I tried to spin around to face her, but I’d been crouched low to the ground when she interrupted me, so I wound up landing on my ass. Said ass was now planted smack in the middle of Independence Park —several acres of rolling green criss-crossed with paths of brick, in the center of downtown Bogotá. After my meeting with Danny, I’d walked the streets for hours, trying to get my head straight. Eventually, I wound up here. Truth be told, the walk did nothing to sort out the jumble in my head, but at least the park afforded me the chance to inter Varela’s soul. Which was precisely what I was doing when Lilith decided to pop by and scare the living shit out of me.

I propped myself up on one elbow, and willed the thudding of my meat-suit’s heart to slow. Lilith looked as beautiful as ever, her long red hair spilling down over alabaster shoulders to a scant silk dress the color of blood, of lust, of sin. Her long legs gleamed faintly in the evening light, and her bare feet did not disturb the grass beneath. By the smirk that graced her gorgeous face, I’d say her entrance had its intended effect.

“Jesus, Lily —can’t you wear a bell or something? You scared this meat-suit half to death!”

Her perfect nose crinkled with distaste at my chosen epithet. “Watch your tongue, Collector. I’ve no patience for your insolence today.”

“That implies that there’s a time when you do.”

“That’s precisely the sort of comment it would be prudent to avoid,” she said. “I assure you I’ve not come here to trade witticisms.”

At that, she extended a slender, elegant hand to help me up. I took it, and she lifted me from the ground as easily as a parent might a fallen toddler. For a moment, we stood nose to nose. I was achingly aware of her breasts pressed tight against my chest beneath the thinnest wisp of claret-colored silk, and her scent was so intoxicating, I couldn’t speak, or think, or even breathe. On legs unwilling, I took a couple backward steps. The fog cleared, but just a little.

“Then why have you come here?”

“Why else?” she asked. “I came about a job. Or, to be more precise, I came about two jobs —the one I’m to assign you, and the one you’ve as yet failed to do.”

Ah, so that explained the grumpiness —she was pissed about the Varela job.

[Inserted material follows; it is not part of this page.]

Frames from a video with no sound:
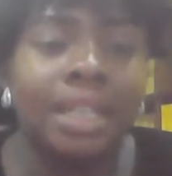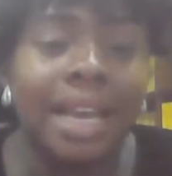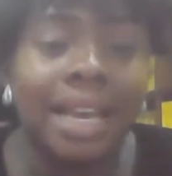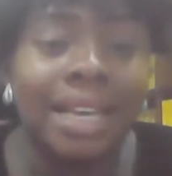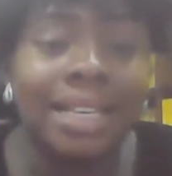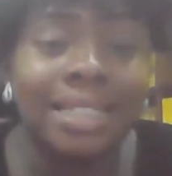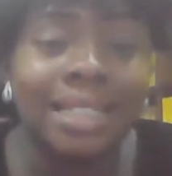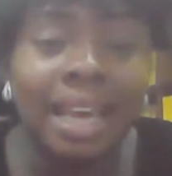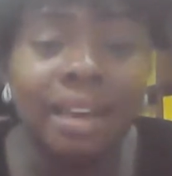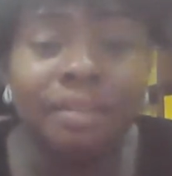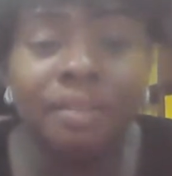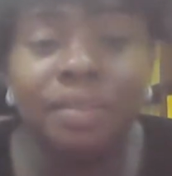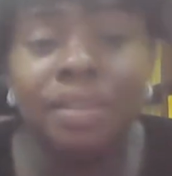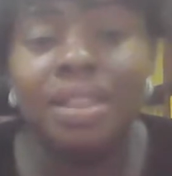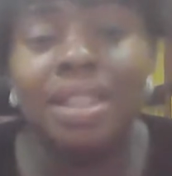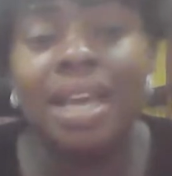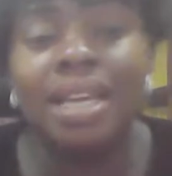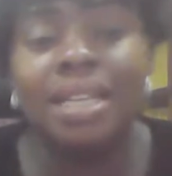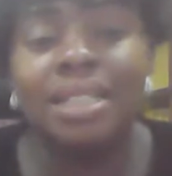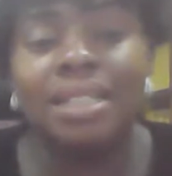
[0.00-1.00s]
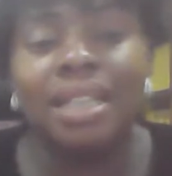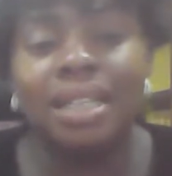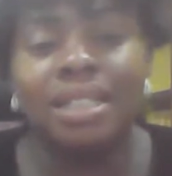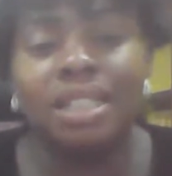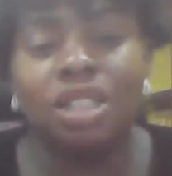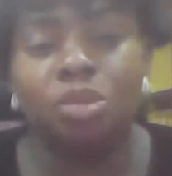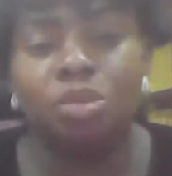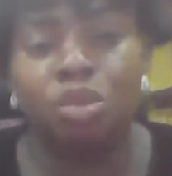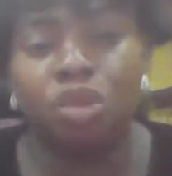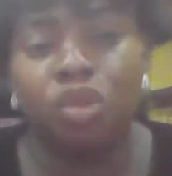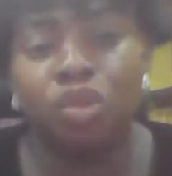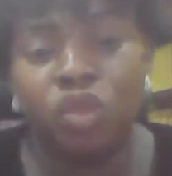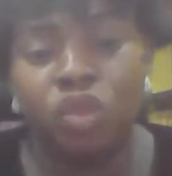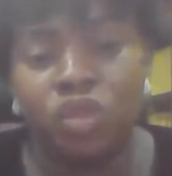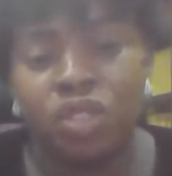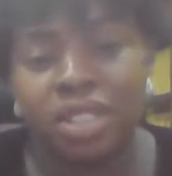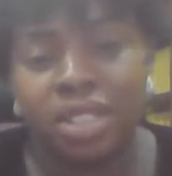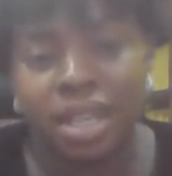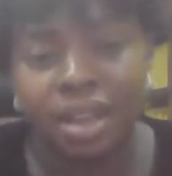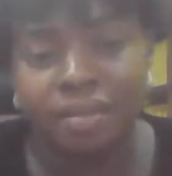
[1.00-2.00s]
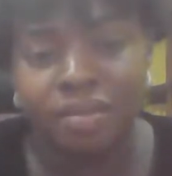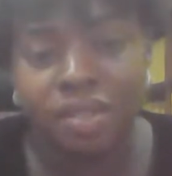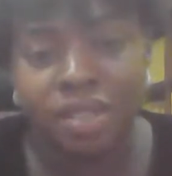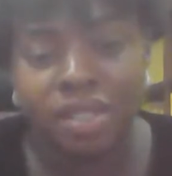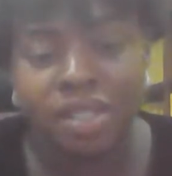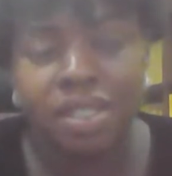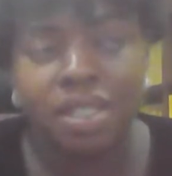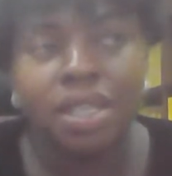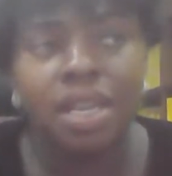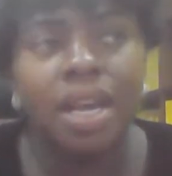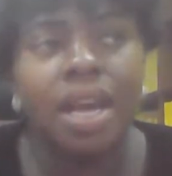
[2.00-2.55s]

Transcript: There is evidence that's proof of service,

See, every Collector’s got a handler —someone who gives us our assignments, and cracks the whip when we step out of line. Lilith is mine. Near as I can tell, she’s an oddity among handlers in that she’s not a demon —at least, not exactly. See demons —or the Fallen, as they prefer to be called —are angels who have turned their back on God, and Lilith is nothing of the kind. As to what she actually is, that’s complicated. If you’re inclined to believe the books, Lilith was the first woman on Earth, and she was cast out of Eden for refusing to be subservient to Adam —well, for that and her voracious sexual appetites. Now, they say, she rules the night. The southern wind. That she’s a lover to all demons, and mother to all incubi and succubi. That she is seduction itself. Whatever else she is, she’s my connection with the demon realm, my only formal contact to the hell in which I live. Since Collectors are forbidden from fraternizing with one another, and no demon not assigned to us would deign to associate with such lowly creatures as us, a Collector’s handler is all he’s got —his boss, his confessor, his corruptor, and his only friend, all rolled into one. You ask me, I think it’s hell’s way of keeping us docile and in line. Or at least their way of trying.

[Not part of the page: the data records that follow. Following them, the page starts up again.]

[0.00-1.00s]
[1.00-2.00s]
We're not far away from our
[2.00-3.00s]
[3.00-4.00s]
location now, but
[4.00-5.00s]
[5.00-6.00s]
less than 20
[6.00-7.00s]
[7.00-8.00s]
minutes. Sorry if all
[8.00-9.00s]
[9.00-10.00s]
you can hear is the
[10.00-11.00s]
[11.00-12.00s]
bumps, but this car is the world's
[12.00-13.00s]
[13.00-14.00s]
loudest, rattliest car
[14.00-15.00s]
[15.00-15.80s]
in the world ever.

I tapped a cigarette out of my pack and lit it behind cupped hands. “I haven’t failed to do anything,” I said, exhaling a blue-white plume of smoke in Lilith’s direction as I spoke. “The job just took a little longer than expected.”

Lilith shot me a withering look from behind the veil of smoke. A sudden breeze kicked up from the south, and the veil lifted, scattered to the wind. “A little longer than expected? Is that what you call this? It’s been two weeks, Collector. Two weeks since you were tasked with collecting Varela’s soul. And in that time, I saw neither hide nor hair of you. I heard nothing by way of update —nothing I could pass along to explain your delinquent behavior. That is simply unacceptable.”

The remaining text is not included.